AI Investment Boom Provides Partial Support
One factor cushioning the outlook for equities is the ongoing surge in corporate investment tied to artificial intelligence. Technology companies have been pouring billions of dollars into data centers, semiconductors, and cloud infrastructure to support AI development, creating a powerful investment cycle that has helped lift earnings expectations and market sentiment.
Goldman said the AI investment boom could offset some of the drag from modestly weaker economic activity, helping limit the scale of any downturn in the broader market. However, the bank also cautioned that the rapid rise of AI introduces its own uncertainties, including questions about how the technology will reshape industries, employment, and long-term productivity.
Reflecting the evolving risks, Goldman Sachs adjusted its valuation outlook for U.S. equities. The bank lowered its year-end forward price-to-earnings ratio forecast for the S&P 500 to 21, down from a previous estimate of 22, citing uncertainty surrounding the economic impact of AI and geopolitical tensions.

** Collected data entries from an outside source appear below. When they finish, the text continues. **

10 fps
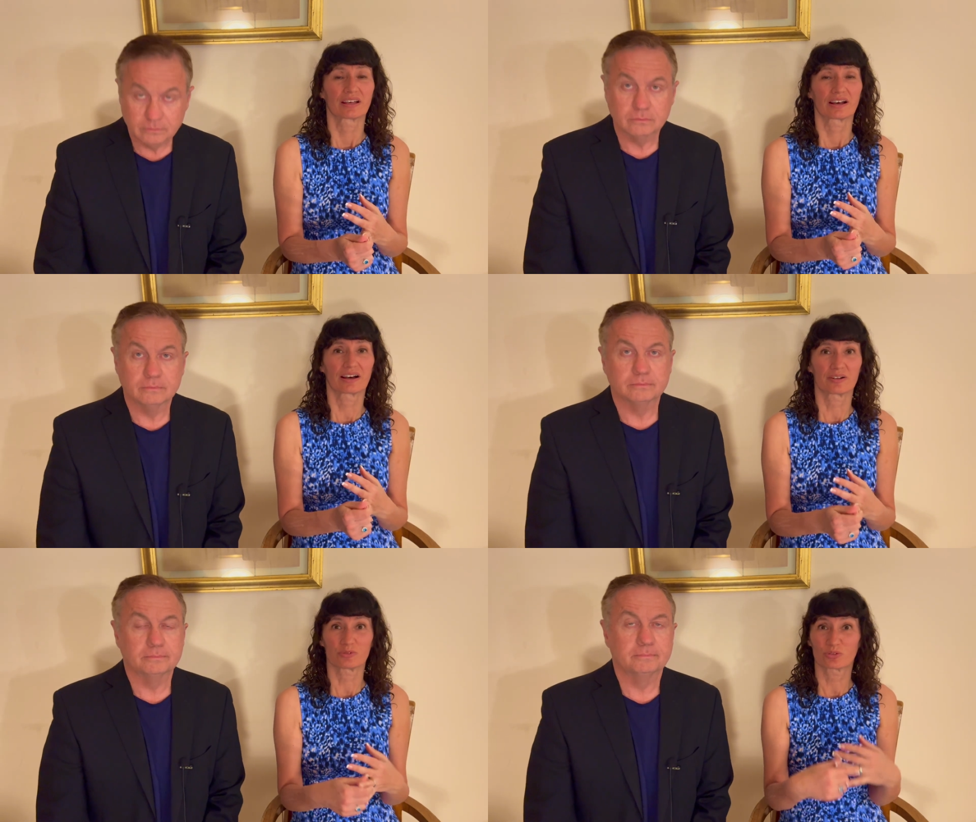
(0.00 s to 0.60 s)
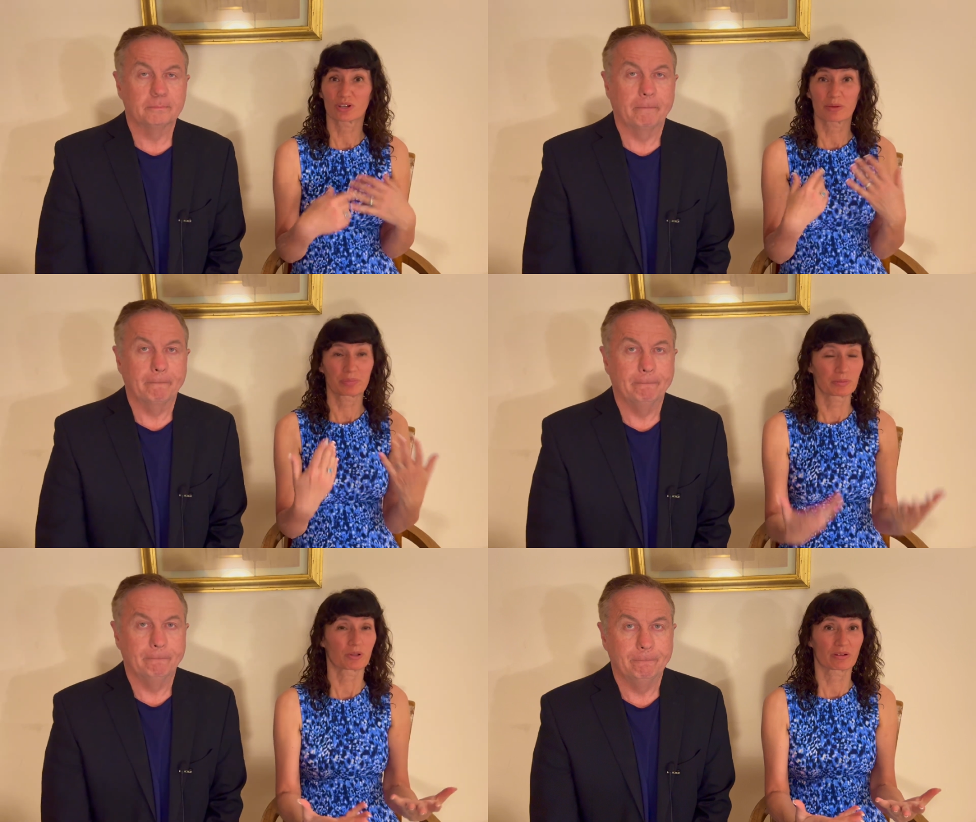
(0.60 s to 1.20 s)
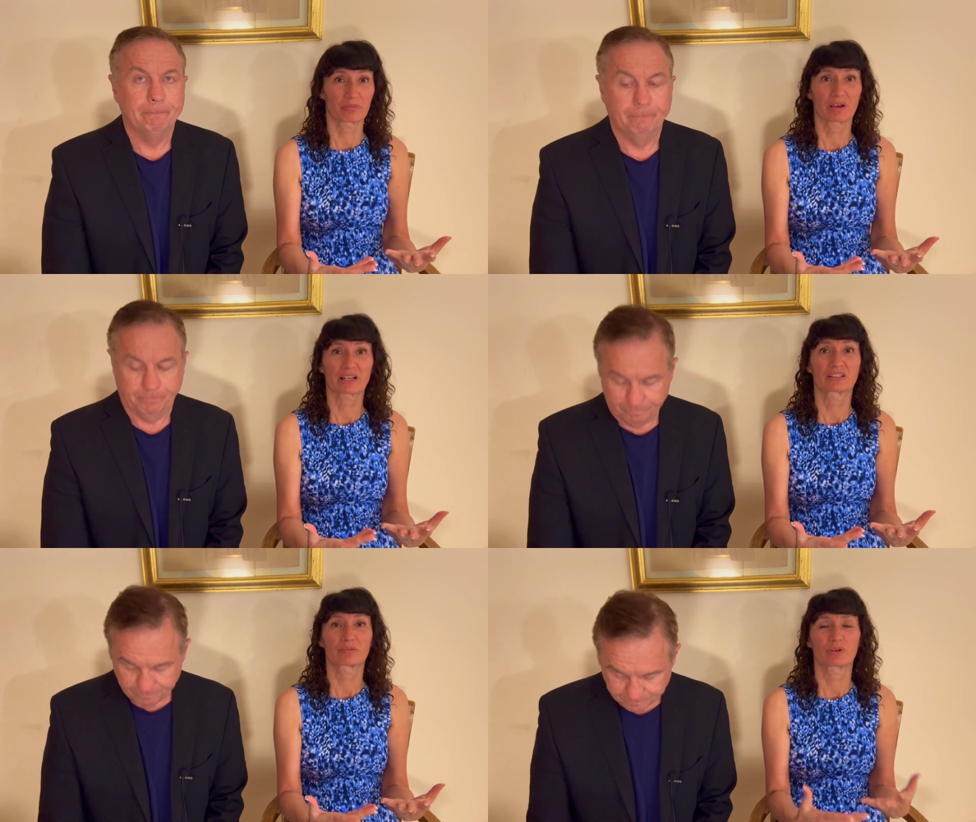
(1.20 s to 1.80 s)
Speaker 1: uh, you've got people coming
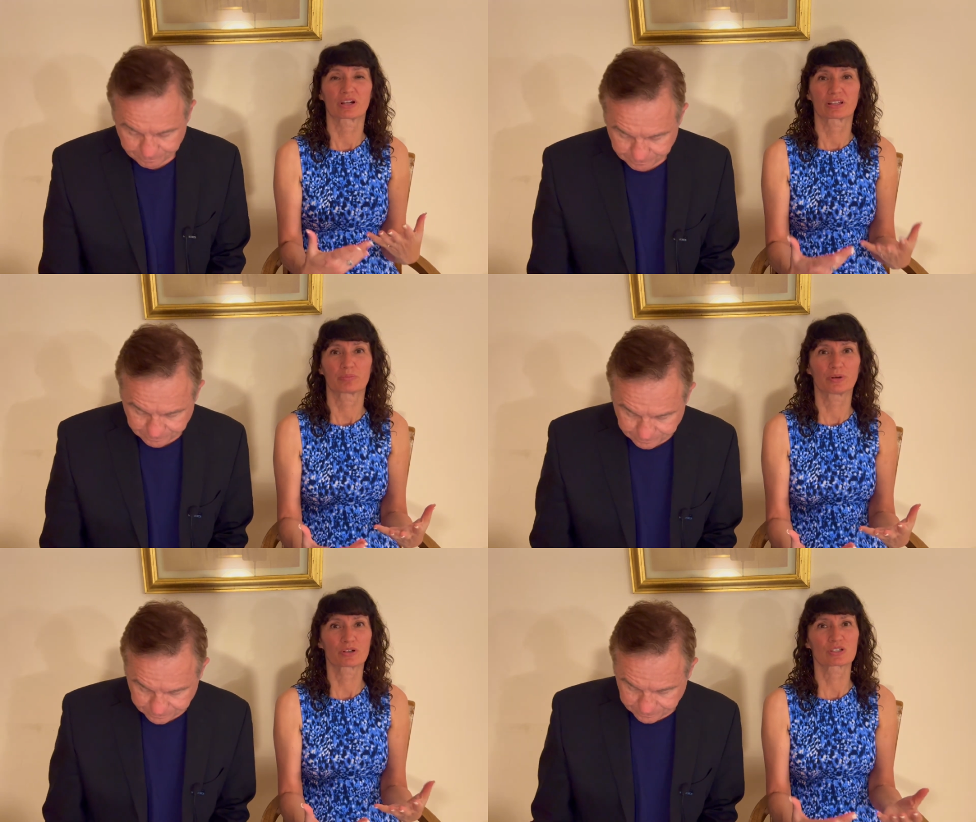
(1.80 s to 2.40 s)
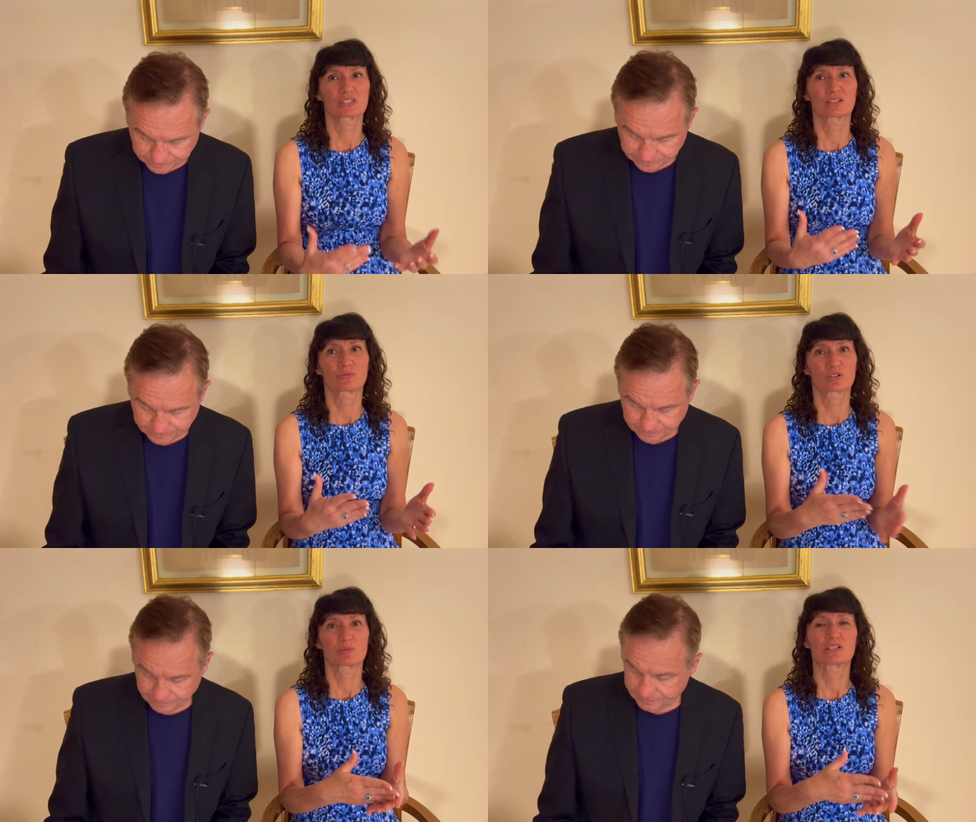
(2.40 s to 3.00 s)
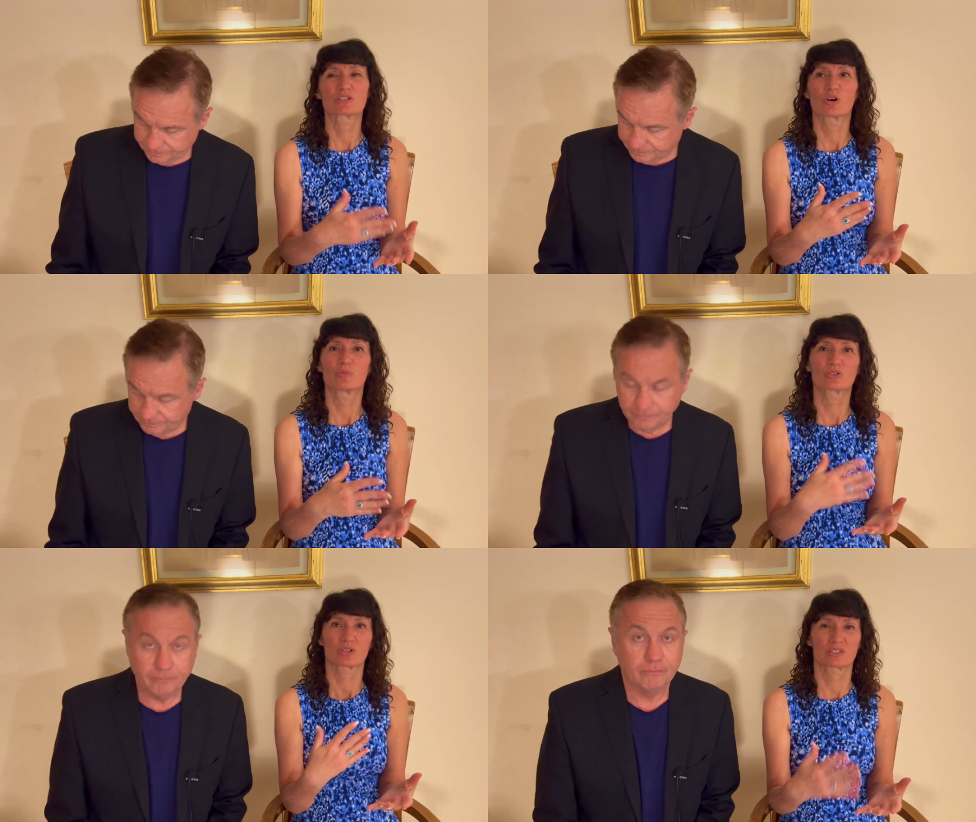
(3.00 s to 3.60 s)
back into the market and purchasing, which means
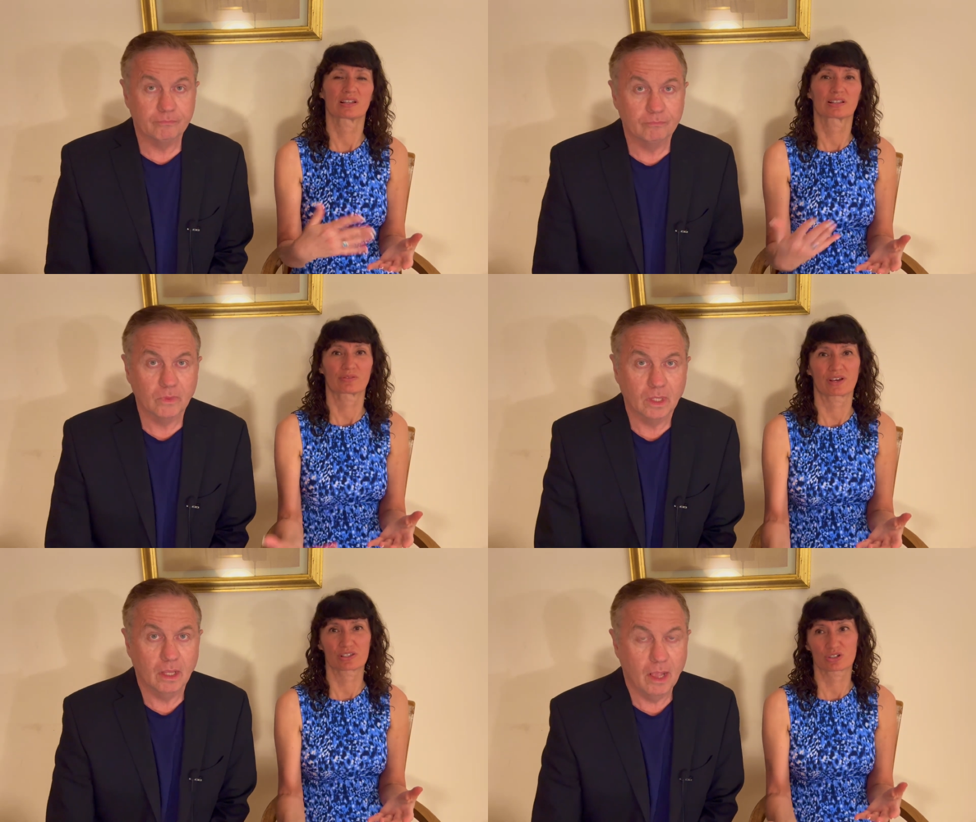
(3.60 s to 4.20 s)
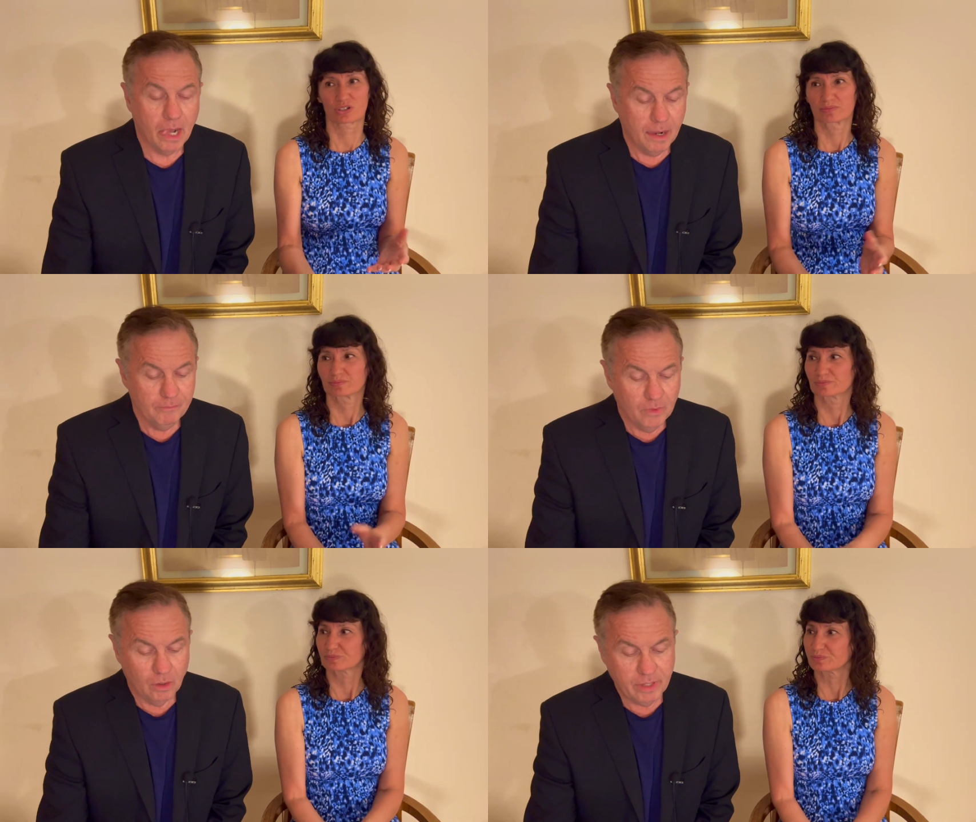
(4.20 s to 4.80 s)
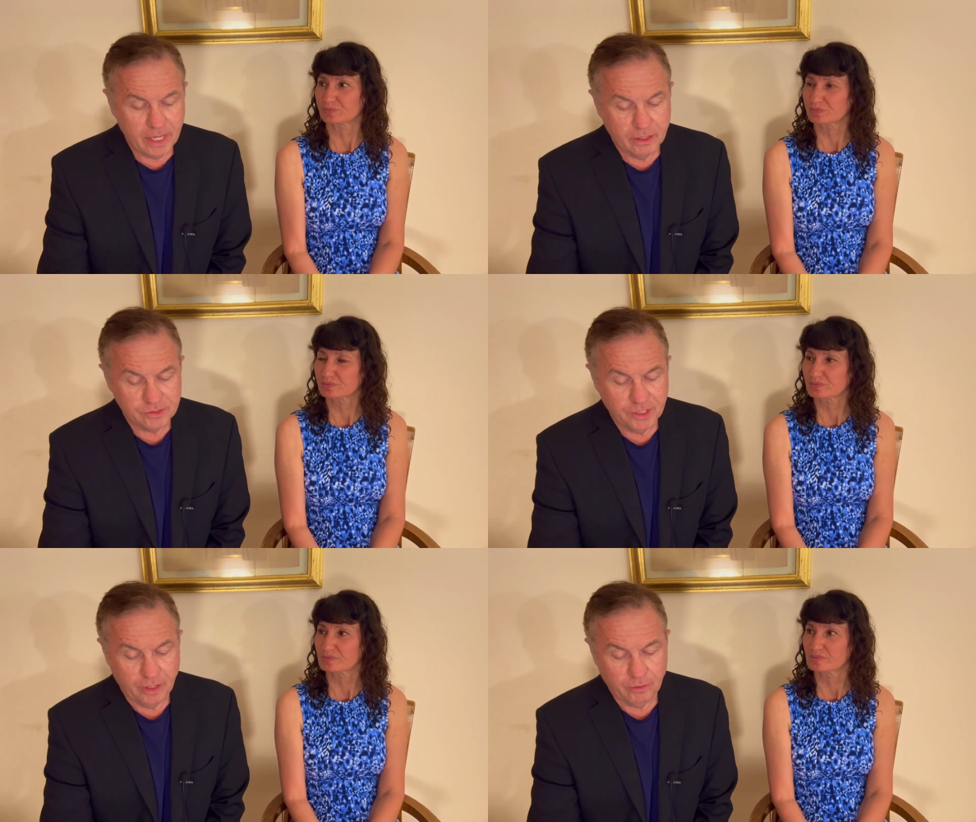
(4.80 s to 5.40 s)
homes are selling faster.
Speaker 2: Okay,
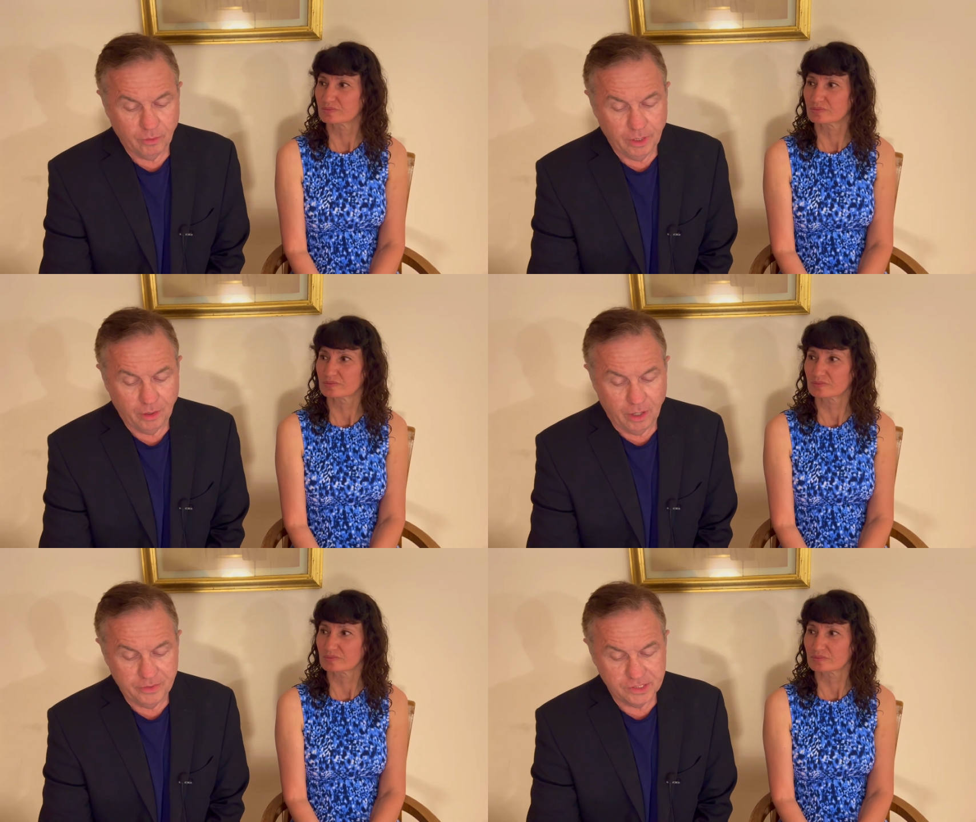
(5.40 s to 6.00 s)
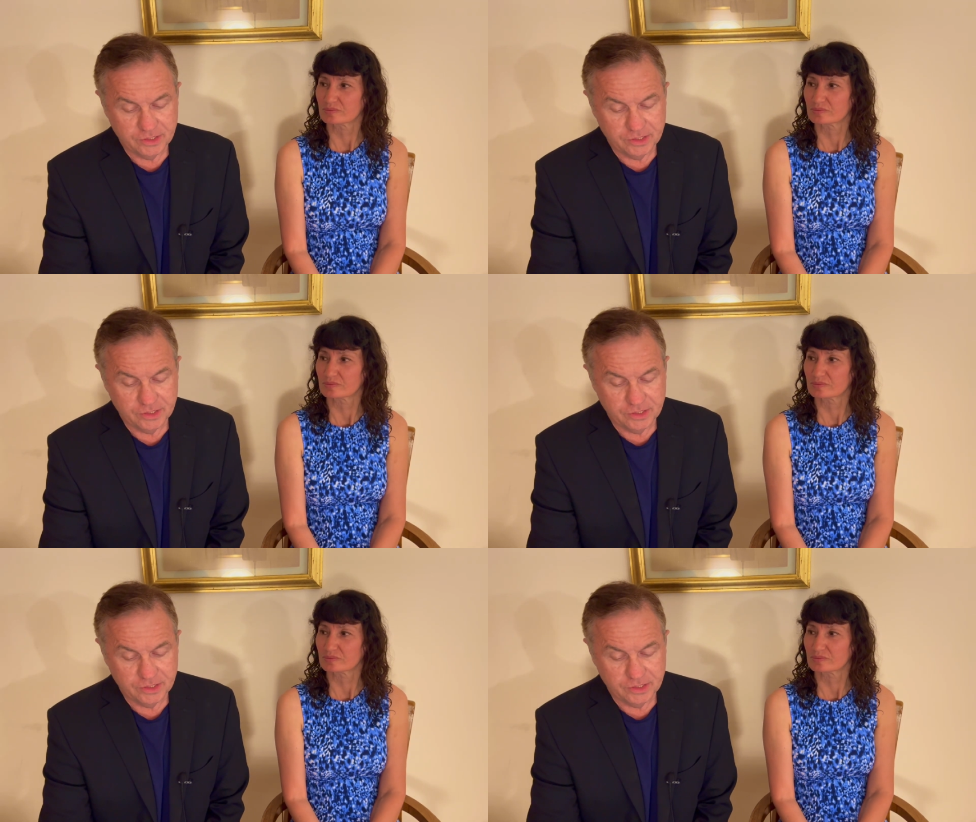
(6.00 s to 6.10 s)
here's another one on this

Under more adverse scenarios, valuations could compress even further.
Goldman said that if the U.S. economy experiences moderate growth disruption, the forward P/E ratio could fall to 19, while a severe oil supply shock could drive it down to 16, levels that would significantly reduce equity valuations even without a sharp drop in earnings.
This type of multiple contraction has historically played a major role in market corrections, particularly during periods of geopolitical instability or rapid inflation.
The warning also points to the fact that U.S. equities are trading near historically high valuations following years of strong gains. Much of the rally has been concentrated in large technology companies benefiting from the AI boom, leaving markets increasingly sensitive to any shift in investor sentiment.
Goldman previously cautioned earlier this month that global equities face near-term correction risks, citing a combination of geopolitical tensions, elevated valuations, and structural disruption tied to artificial intelligence. These factors, combined with rising oil prices and uncertainty surrounding global growth, have created a more fragile market environment.
Long-term outlook remains positive
Despite highlighting downside risks, Goldman Sachs maintained its year-end forecast for the S&P 500 at 7,600, suggesting that the bank still expects equities to recover if geopolitical tensions ease and economic momentum remains intact.
Such a rebound would likely depend on several factors, including stabilization in oil markets, continued corporate earnings growth, and sustained investment in artificial intelligence technologies.
For now, however, the escalating conflict involving Iran has introduced a new layer of uncertainty into global markets. If energy supply disruptions deepen and oil prices remain elevated, the resulting inflation shock could force central banks to keep interest rates higher for longer—an outcome that would challenge equity markets that have been buoyed for years by relatively loose monetary policy.